Normal? That is a loaded question. I personally would never bottle a batch that young. I care about appearance though as far as clarity is concerned and that will not happen within 4 weeks, usually a good 6-8 months in a glass carboy then finish the bulk aging in a keg and finally when I think it is drinkable, to bottles.

That brings up another point, bulk aging versus bottle aging. With bulk aging you have the advantage of uniformity and due to the larger mass in a bulk vessel versus a bottle you have less chance for temperature swings when aging your product. So you can form your own conclusion through research and trying things out yourself, but I would not say there is a hard set correct answer, just a preference thing.
 
OP
usmctemple0311
Joined
Nov 10, 2011
Messages
8
Reaction score
0
Location
Anchorage/Oceanside
bubbachunk said:
Normal? That is a loaded question. I personally would never bottle a batch that young. I care about appearance though as far as clarity is concerned and that will not happen within 4 weeks, usually a good 6-8 months in a glass carboy then finish the bulk aging in a keg and finally when I think it is drinkable, to bottles.

That brings up another point, bulk aging versus bottle aging. With bulk aging you have the advantage of uniformity and due to the larger mass in a bulk vessel versus a bottle you have less chance for temperature swings when aging your product. So you can form your own conclusion through research and trying things out yourself, but I would not say there is a hard set correct answer, just a preference thing.
You are absolutly right! I WOULD prefer to have aged it much longer and bottled much later. I am active duty and time is something I don't have much of. I will be making a batch when I go on my next deployment. I could have gotten much better clarity with the Blueberry but, alas i am young to making mead. It was my first batch. I hope to make my Blueberry again and be able to taste the difference of time on it. My lemon ginger is started and I am looking to make it another short one. Then when I deploy, I will have two carboys going for 8 months. I can't wait to taste them.
 
OP
usmctemple0311
Joined
Nov 10, 2011
Messages
8
Reaction score
0
Location
Anchorage/Oceanside
TitusCooker said:
Two thoughts. The first: Champagne yeast dries everything out, and leaves little body or flavor. I am not a fan of the off-tastes thrown by it, either. It'll dry it out to .995, or thereabouts.

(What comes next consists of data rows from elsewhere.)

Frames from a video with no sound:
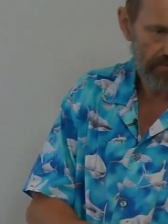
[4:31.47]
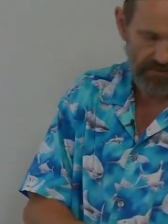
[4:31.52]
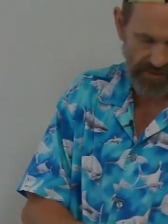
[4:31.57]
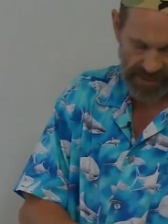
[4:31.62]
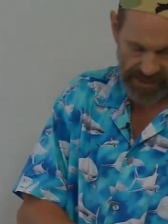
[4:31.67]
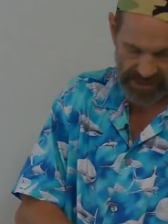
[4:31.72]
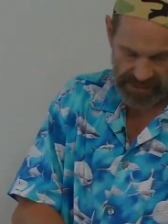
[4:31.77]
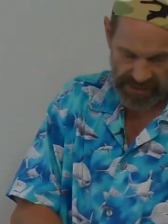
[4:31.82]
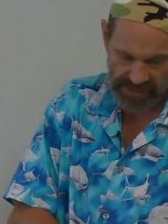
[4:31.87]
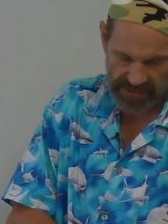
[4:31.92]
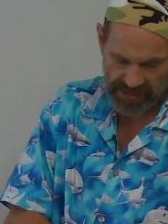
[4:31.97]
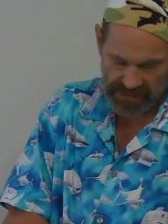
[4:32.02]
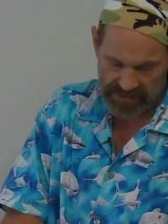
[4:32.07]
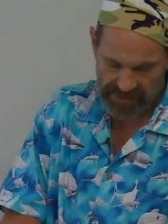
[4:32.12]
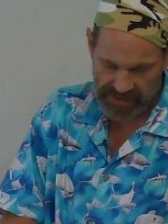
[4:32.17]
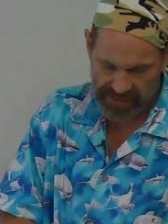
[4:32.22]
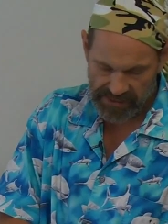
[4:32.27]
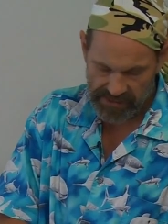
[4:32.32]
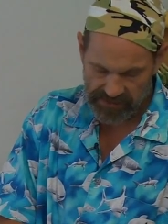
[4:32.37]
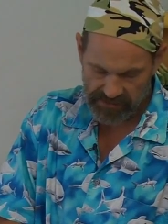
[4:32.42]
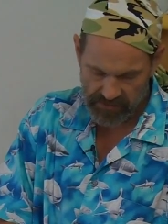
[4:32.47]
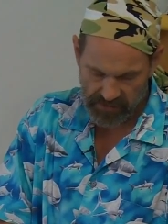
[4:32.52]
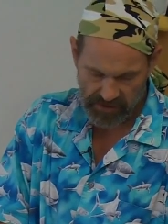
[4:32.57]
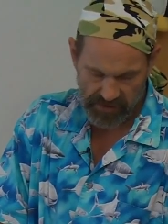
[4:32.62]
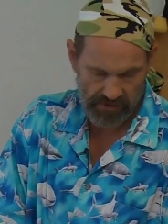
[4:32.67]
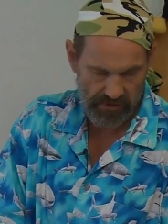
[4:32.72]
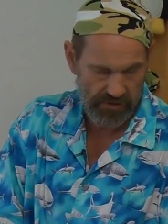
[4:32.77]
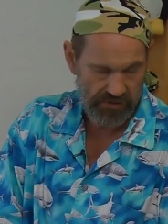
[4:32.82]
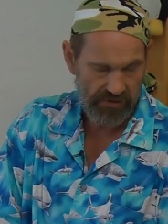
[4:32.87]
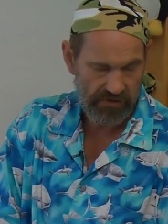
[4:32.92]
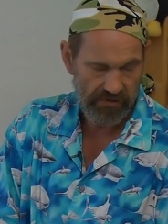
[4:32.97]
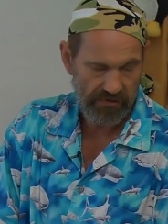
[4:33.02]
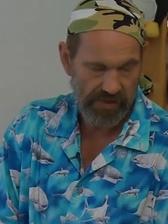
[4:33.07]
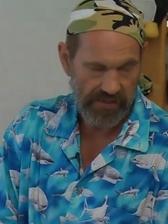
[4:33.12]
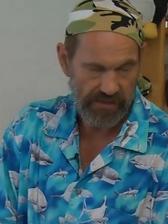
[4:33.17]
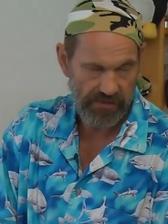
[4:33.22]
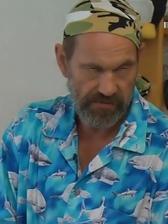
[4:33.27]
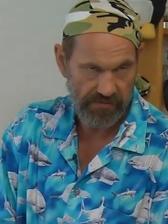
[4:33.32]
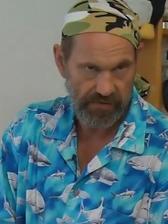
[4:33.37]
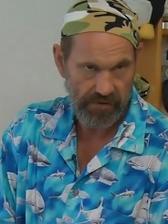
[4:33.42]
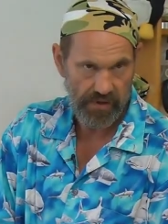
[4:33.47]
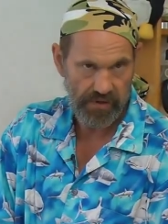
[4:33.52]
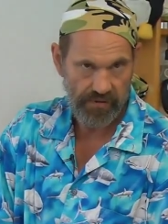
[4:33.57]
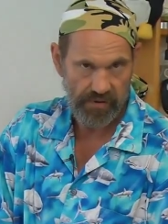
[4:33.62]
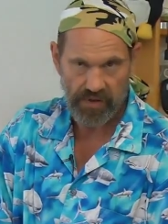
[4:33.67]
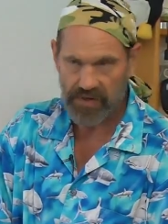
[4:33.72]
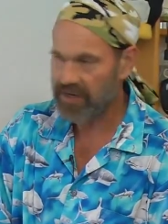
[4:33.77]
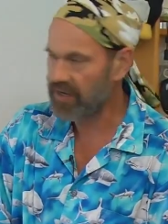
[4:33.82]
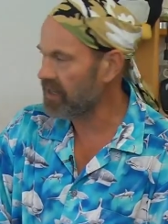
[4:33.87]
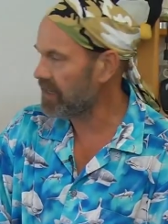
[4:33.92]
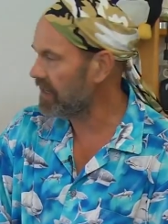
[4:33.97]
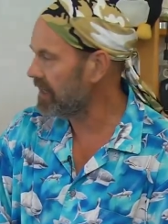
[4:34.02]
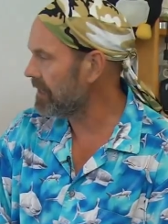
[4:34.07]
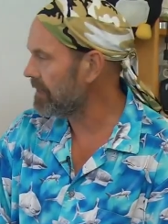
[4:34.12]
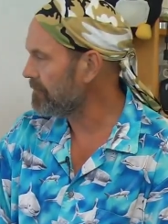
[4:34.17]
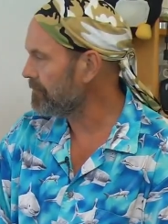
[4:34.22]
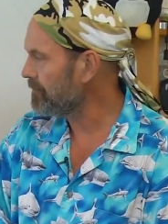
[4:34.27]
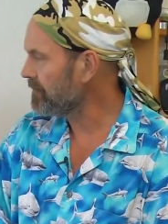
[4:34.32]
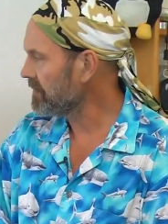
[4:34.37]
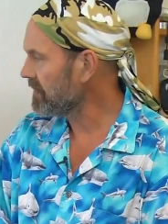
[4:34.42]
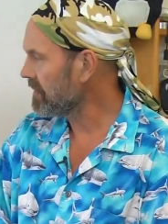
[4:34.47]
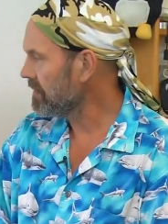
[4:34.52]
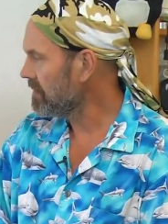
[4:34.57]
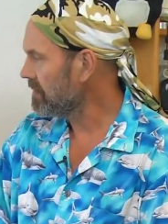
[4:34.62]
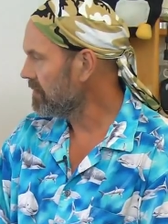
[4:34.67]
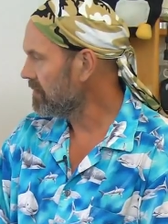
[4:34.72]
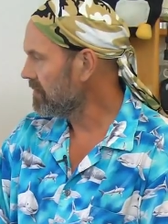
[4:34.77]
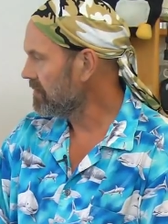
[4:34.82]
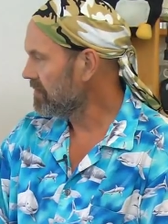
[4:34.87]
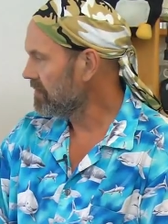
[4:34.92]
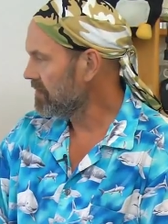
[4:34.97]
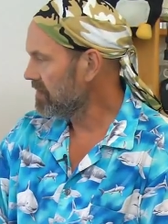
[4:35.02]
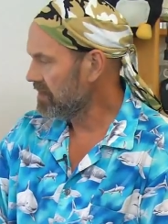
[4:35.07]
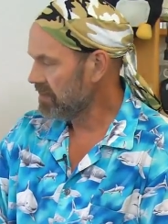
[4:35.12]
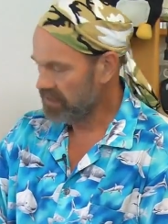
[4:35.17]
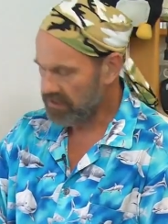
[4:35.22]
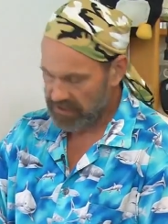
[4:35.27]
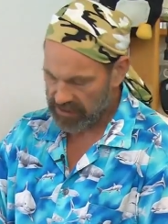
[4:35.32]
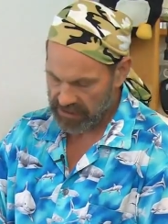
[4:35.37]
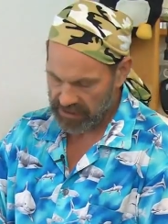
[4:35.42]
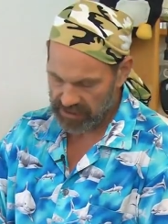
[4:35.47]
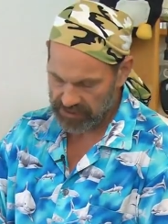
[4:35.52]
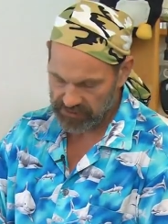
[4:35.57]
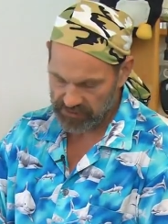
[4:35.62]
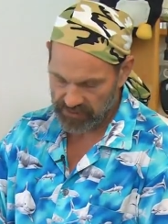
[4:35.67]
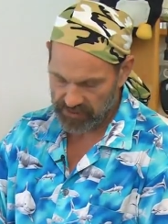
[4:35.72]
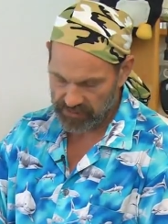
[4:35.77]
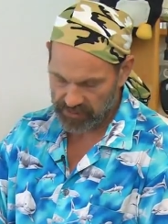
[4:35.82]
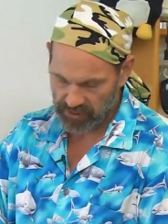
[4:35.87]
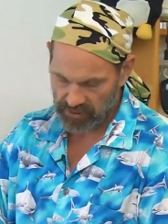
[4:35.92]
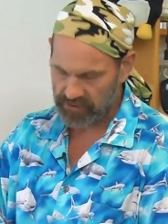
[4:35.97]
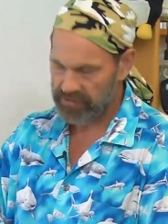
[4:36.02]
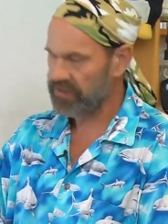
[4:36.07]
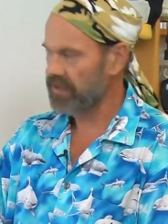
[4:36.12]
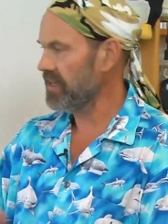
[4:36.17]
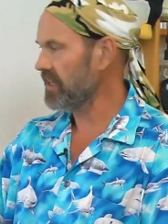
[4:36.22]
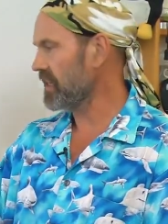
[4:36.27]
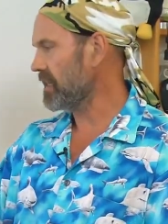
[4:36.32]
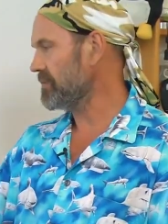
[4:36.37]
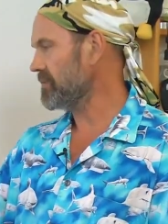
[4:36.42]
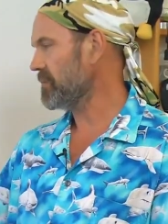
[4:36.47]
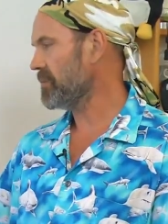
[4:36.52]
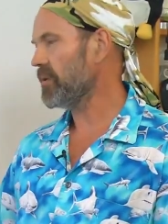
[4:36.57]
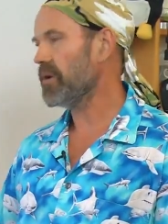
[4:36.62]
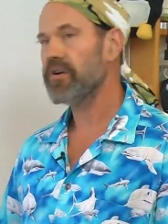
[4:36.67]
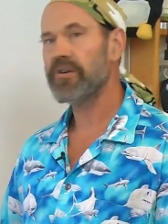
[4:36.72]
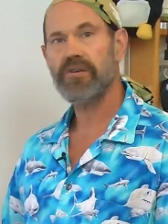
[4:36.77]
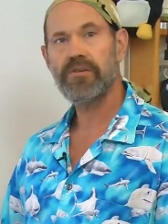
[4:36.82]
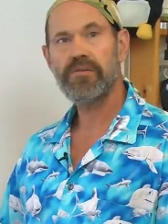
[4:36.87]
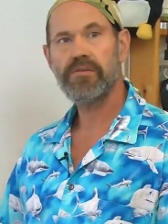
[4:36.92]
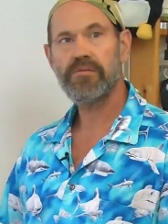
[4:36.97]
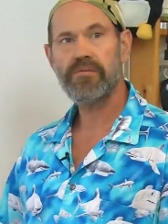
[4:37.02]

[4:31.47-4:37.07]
or that indentation when the Hertz stress is very, very high. Undo the bolt, it comes apart.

Second: Buckwheat is a honey many (mainly judges) do not enjoy. I've seen many suggestions of keeping it down to 10% of the honey. I did a 100% buckwheat/cocoa mead in 07, and it wasn't really drinkable until recently. It's a very earthy taste that goes well with cocoa. Not sure how it would go with lemon and ginger, but it's worth trying!

As an aside, many people love my buckwheat metheglin, but it never scores above 38 in competitions (e.g., many judges don't!). Oh well. :)

best,
Titus
What yeast do you recommend I use Titus?
 

TitusCooker

Active Member
Joined
Apr 1, 2011
Messages
25
Reaction score
0
Location
Ann Arbor
So sorry that I didn't get back to you on this. I just became a full member, so hope I will be here more often. I've used 71B-1122 on my own blueberry meads, with good results.

Yesterday, I kegged a blueberry mead that was 20 lbs of blueberries and 20 lbs of wildflower organic honey (plus nutrient, energizer over a period of a few days). It is a beautiful rose color. Then in the keg, I added 16 oz of blueberry concentrate. It adds back that blueberryness to the mead.